DATA SUPPLIED START

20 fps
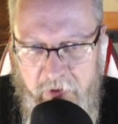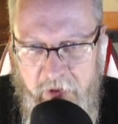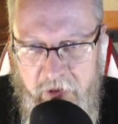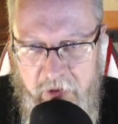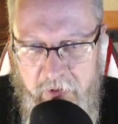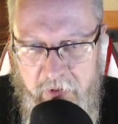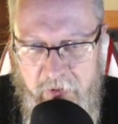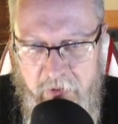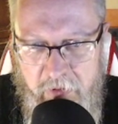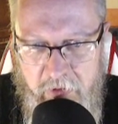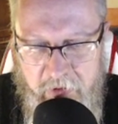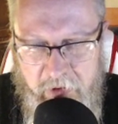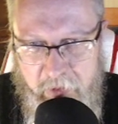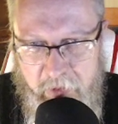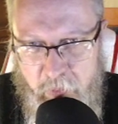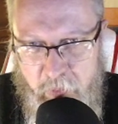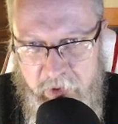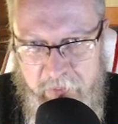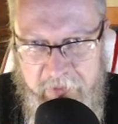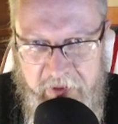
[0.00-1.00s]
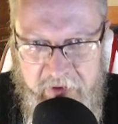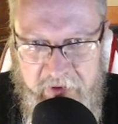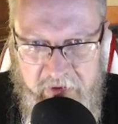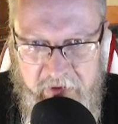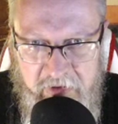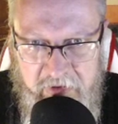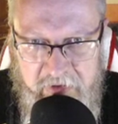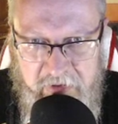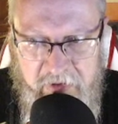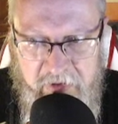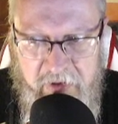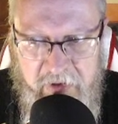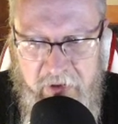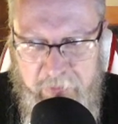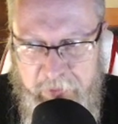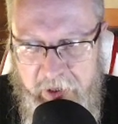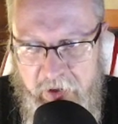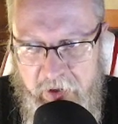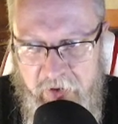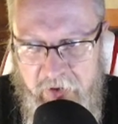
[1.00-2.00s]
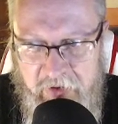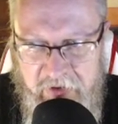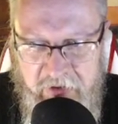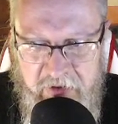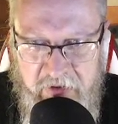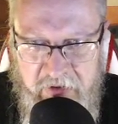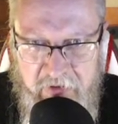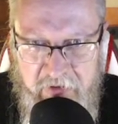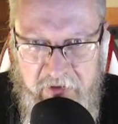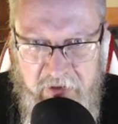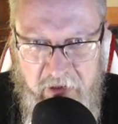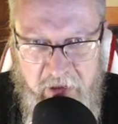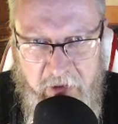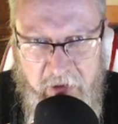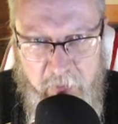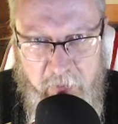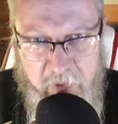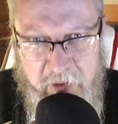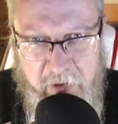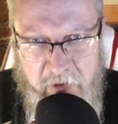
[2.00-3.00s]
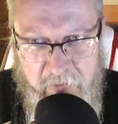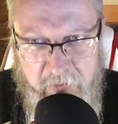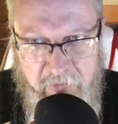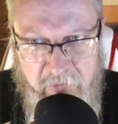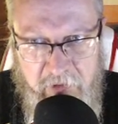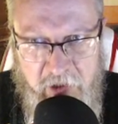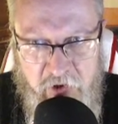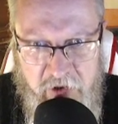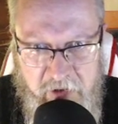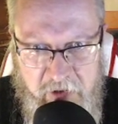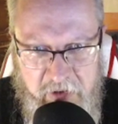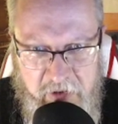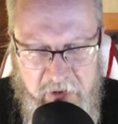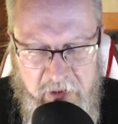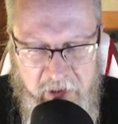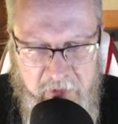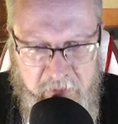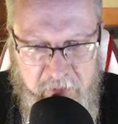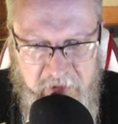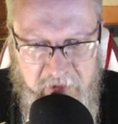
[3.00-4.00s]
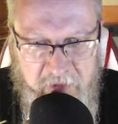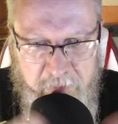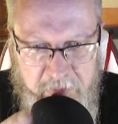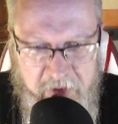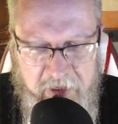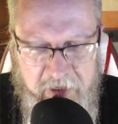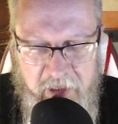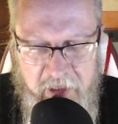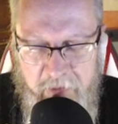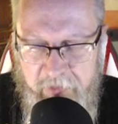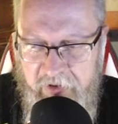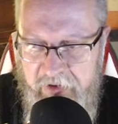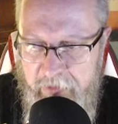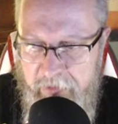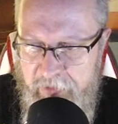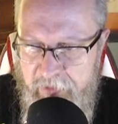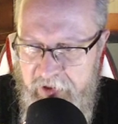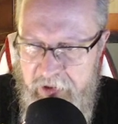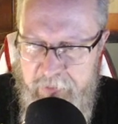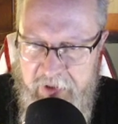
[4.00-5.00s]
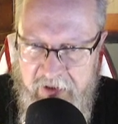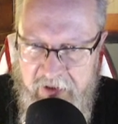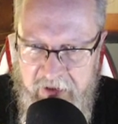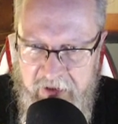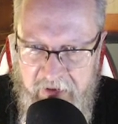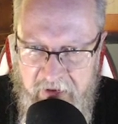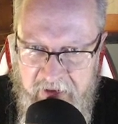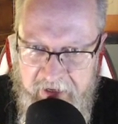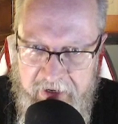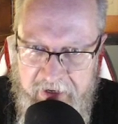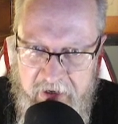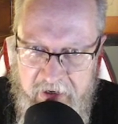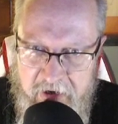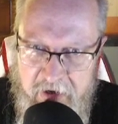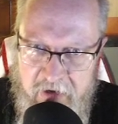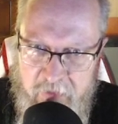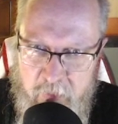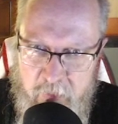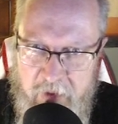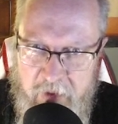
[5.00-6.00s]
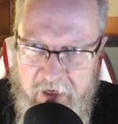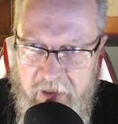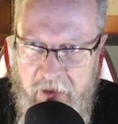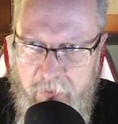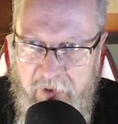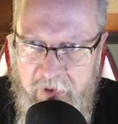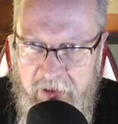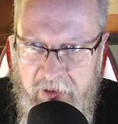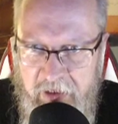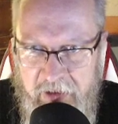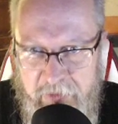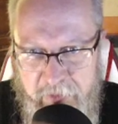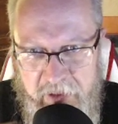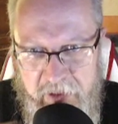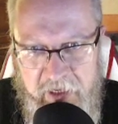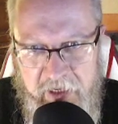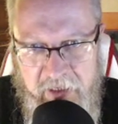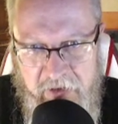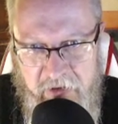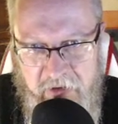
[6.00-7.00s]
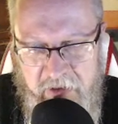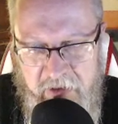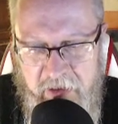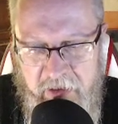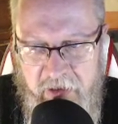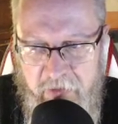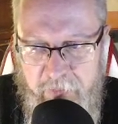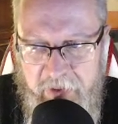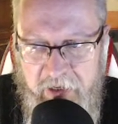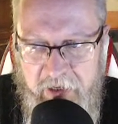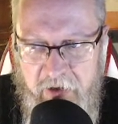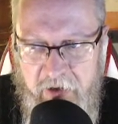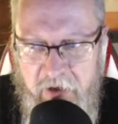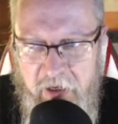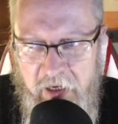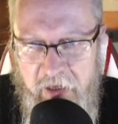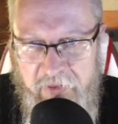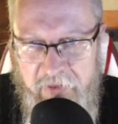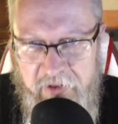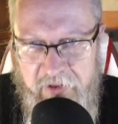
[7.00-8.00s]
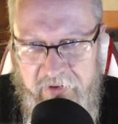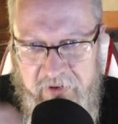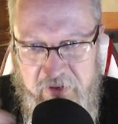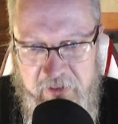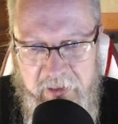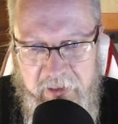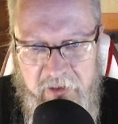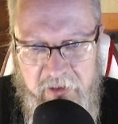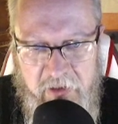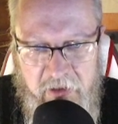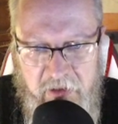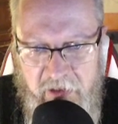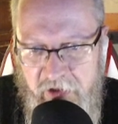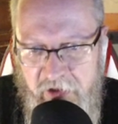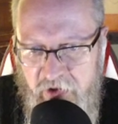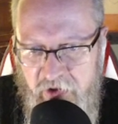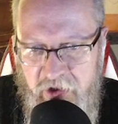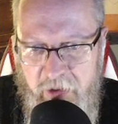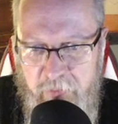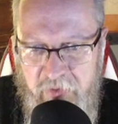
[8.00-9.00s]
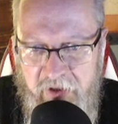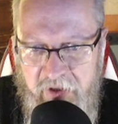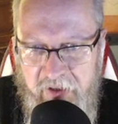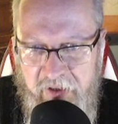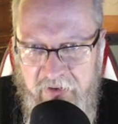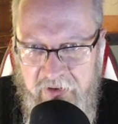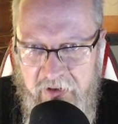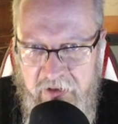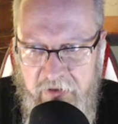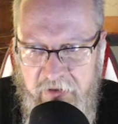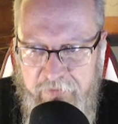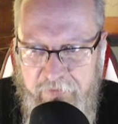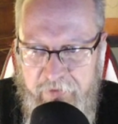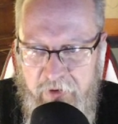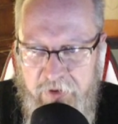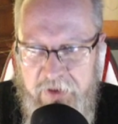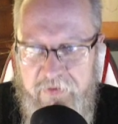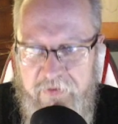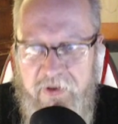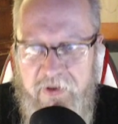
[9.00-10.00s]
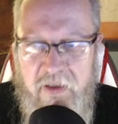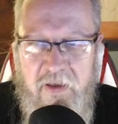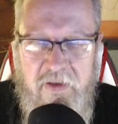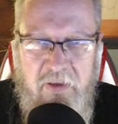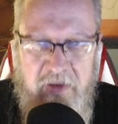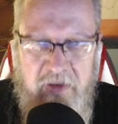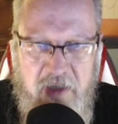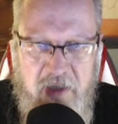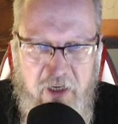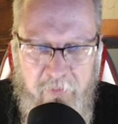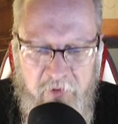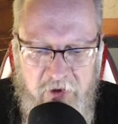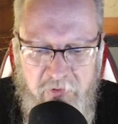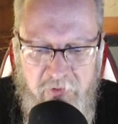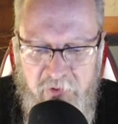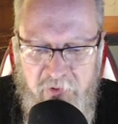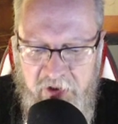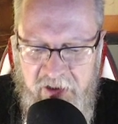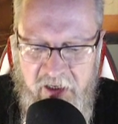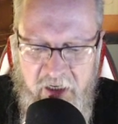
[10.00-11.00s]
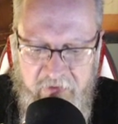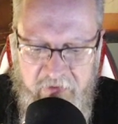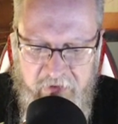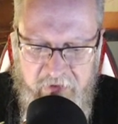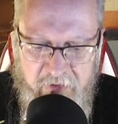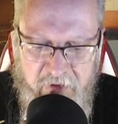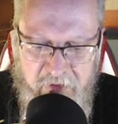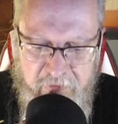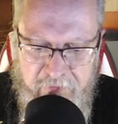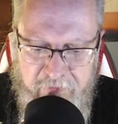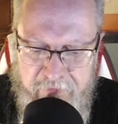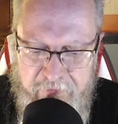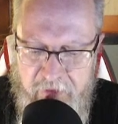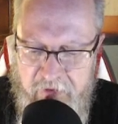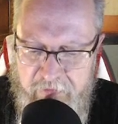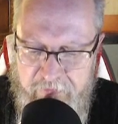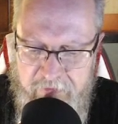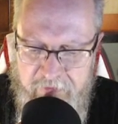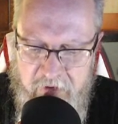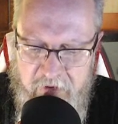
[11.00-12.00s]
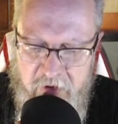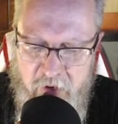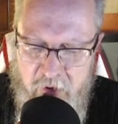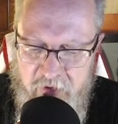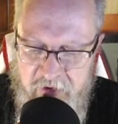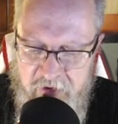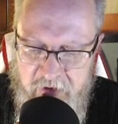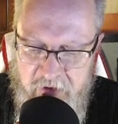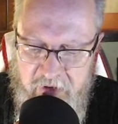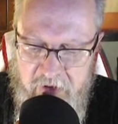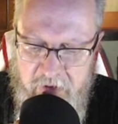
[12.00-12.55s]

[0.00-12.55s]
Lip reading: not that one method is opposed necessarily to the other, we can enrich and combine them in some sense, but it's in that kind of way that we need to begin to think about this thing that Nietzsche brings into philosophy, this attempt to recover the forgotten.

DATA SUPPLIED END

#### EXERCISE OBJECTIVE:
Return exactly the lines from the line with "[0.00-1.00s]" through the last line of the data above, both included; pictures do not go in the answer.

#### OUTPUT FOR THIS TASK:
[0.00-1.00s]
[1.00-2.00s]
[2.00-3.00s]
[3.00-4.00s]
[4.00-5.00s]
[5.00-6.00s]
[6.00-7.00s]
[7.00-8.00s]
[8.00-9.00s]
[9.00-10.00s]
[10.00-11.00s]
[11.00-12.00s]
[12.00-12.55s]

[0.00-12.55s]
Lip reading: not that one method is opposed necessarily to the other, we can enrich and combine them in some sense, but it's in that kind of way that we need to begin to think about this thing that Nietzsche brings into philosophy, this attempt to recover the forgotten.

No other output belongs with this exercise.